Say we have our route finding algorithm:
def myHeuristicTSP(graph):
/*implementation*/
return route
Now we want to unit test this:
class TestMyHeuristicTSP:
def testNullGraphRaiseValueError(self):
self.assertRaises(ValueError, myHueristicTSP(None))
def testSimpleTwoNodeGraphReturnsRoute:
self.assertEquals(expectedResult, myHeuristicTSP(input))
The question is, for a non-heuristic TSP algorithm, we can give a variety of graphs and check that they always return absolutely the shortest route.
But because a heurtistic algorithm, while is still deterministic, is less predictable, are simply meant to understand how the algorithm is meant to be working, and find those edge cases?
1
For a heuristic algorithm which is supposed to not return the ideal but a “good enough” solution, you would have various test-cases and check
- is the solution actually valid? You certainly want to make sure your route-finding algorithm doesn’t return paths which are impossible or which don’t actually lead from start to finish. You might not be able to prove that the solution is ideal, but you should at least be able to verify that the return value actually is a solution.
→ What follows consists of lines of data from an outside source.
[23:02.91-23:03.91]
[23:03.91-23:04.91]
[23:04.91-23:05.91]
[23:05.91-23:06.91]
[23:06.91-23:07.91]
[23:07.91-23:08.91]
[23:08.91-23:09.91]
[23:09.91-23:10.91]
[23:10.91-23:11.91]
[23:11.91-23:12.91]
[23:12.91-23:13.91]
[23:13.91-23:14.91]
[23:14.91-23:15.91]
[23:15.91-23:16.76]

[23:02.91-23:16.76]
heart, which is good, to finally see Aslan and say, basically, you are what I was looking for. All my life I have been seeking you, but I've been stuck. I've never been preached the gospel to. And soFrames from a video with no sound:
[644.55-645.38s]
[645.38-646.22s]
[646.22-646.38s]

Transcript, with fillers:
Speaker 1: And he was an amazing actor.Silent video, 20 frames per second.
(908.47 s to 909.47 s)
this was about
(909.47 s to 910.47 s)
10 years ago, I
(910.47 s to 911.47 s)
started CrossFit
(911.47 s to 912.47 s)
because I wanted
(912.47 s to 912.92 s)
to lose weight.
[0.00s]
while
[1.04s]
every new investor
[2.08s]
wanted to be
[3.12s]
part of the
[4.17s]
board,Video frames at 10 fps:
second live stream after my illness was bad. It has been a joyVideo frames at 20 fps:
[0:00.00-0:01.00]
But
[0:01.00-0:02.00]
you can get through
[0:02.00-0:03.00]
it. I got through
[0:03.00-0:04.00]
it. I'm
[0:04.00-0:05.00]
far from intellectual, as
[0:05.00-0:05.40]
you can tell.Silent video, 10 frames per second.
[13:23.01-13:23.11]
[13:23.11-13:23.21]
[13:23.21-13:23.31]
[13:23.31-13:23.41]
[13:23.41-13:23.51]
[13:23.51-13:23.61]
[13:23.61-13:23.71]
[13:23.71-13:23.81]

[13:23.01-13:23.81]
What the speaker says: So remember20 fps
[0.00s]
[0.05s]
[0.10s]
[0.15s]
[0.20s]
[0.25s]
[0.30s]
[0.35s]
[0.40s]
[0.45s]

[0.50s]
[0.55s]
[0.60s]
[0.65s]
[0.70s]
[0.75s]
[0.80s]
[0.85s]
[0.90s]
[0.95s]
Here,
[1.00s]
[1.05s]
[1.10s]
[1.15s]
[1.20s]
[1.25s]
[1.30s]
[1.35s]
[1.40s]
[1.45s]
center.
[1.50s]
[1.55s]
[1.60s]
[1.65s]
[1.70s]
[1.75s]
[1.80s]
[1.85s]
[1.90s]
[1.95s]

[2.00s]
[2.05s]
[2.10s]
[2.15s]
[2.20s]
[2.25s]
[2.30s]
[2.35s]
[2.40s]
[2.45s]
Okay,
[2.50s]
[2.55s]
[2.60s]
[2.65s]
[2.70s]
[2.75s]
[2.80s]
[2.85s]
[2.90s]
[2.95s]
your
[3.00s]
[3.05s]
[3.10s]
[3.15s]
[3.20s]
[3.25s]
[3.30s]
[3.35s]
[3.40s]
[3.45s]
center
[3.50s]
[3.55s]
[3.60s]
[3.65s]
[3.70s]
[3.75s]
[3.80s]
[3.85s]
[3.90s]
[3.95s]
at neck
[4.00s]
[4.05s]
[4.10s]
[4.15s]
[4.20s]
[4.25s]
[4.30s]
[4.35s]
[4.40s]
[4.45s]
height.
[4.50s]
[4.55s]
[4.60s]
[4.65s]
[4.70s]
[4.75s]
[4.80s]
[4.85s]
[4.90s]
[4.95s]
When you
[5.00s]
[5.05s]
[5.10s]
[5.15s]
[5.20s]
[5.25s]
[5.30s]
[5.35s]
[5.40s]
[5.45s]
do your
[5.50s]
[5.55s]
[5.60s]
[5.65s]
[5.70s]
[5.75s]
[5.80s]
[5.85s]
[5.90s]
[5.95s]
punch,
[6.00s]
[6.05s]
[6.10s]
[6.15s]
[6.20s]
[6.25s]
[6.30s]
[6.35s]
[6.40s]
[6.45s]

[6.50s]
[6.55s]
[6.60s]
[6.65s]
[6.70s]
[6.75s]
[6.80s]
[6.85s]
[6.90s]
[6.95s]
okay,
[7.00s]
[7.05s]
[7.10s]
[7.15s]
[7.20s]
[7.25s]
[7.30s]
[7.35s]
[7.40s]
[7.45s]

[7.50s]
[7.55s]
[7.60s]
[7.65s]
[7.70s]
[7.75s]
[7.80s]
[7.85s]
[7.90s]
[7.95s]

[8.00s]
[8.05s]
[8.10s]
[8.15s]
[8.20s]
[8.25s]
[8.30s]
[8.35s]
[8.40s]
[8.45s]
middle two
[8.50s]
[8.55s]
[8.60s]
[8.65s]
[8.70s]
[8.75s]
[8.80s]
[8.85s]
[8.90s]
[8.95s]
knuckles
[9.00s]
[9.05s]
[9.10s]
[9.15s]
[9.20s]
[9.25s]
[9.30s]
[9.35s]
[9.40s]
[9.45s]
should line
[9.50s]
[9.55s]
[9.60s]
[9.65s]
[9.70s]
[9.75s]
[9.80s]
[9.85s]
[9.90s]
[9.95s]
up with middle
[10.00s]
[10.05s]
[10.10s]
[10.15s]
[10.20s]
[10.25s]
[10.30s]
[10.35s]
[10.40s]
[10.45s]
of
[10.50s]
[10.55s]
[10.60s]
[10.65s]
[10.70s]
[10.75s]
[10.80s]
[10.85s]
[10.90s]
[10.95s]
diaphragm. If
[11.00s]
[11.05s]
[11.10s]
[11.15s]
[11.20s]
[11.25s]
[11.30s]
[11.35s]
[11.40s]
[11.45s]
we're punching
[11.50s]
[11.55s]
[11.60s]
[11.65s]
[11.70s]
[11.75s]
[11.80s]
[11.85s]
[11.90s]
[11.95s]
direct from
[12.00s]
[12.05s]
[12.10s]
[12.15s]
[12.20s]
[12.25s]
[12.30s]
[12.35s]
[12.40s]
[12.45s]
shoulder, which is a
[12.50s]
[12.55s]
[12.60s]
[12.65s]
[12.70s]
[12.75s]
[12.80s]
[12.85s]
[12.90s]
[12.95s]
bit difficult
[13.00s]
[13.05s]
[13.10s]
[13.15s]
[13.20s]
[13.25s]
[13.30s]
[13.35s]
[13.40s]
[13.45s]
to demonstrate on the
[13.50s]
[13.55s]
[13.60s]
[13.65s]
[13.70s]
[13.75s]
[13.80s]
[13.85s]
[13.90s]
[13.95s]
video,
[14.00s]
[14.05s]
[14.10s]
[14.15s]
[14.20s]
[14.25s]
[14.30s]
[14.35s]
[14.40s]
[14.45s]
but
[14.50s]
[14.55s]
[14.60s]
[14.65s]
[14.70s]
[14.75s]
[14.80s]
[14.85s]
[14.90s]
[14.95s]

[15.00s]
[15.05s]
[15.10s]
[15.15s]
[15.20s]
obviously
- is the solution “good enough”? You should have some requirements which define how much worse the algorithm may be than the ideal solution. You should have test cases where the ideal solution is known (or at least a solution which is considered good enough to be used as a comparison standard) and confirm that the solution provided by the algorithm is not more than x% worse.
- Is the algorithm fast enough? You often use a heuristic approach when you presume that they make up for their lack of precision by being much faster. To verify this you should measure their runtime and make sure they are indeed faster than an algorithm which gets the exact solution. Runtime measurements are always a bit fuzzy, so exceeding the expected runtime should be a warning, not an error (when your unit testing framework allows to differ between warnings and errors).
3
Most optimization algorithms (including heuristics) work on some configurations (in your example a route) by applying operations on them. The operations for itself should guarantee that they deliver only valid configurations, so first there should be unit tests for each of them. When you know for sure the optimization algorithm uses only those operations, there should typically be no need for a validity test of the algorithm’s result.
To create good unit tests for any kind of more complex algorithm, one actually has to know the algorithm itself in detail. For simple heuristics like “hill climbing” you typically can predict the outcome for small inputs. For example, for initial routes of 3 to 5 points, when given in a certain order, you can predict what will happen. This will stay true for most deterministic heuristic algorithms I know of, so that’s probably a good place to start.
For more complex algorithms, and bigger size of the input, when you just feed the input into the algorithm and try to check the output, you are actually not doing a unit test anymore, you are doing acceptance or integration test. The reason why you have problems to “unit test” such an algo is because it typically consists of a handful of smaller parts (individual units). So for really unit testing such an algorithm, you will have to identify those parts and test them individually. Additionally, you can use code coverage or branch coverage techniques to make sure you have enough test cases.
If you are not looking for unit-tests, but automated acceptance or integration tests, you can try what @Phillip suggested under (2) or (3).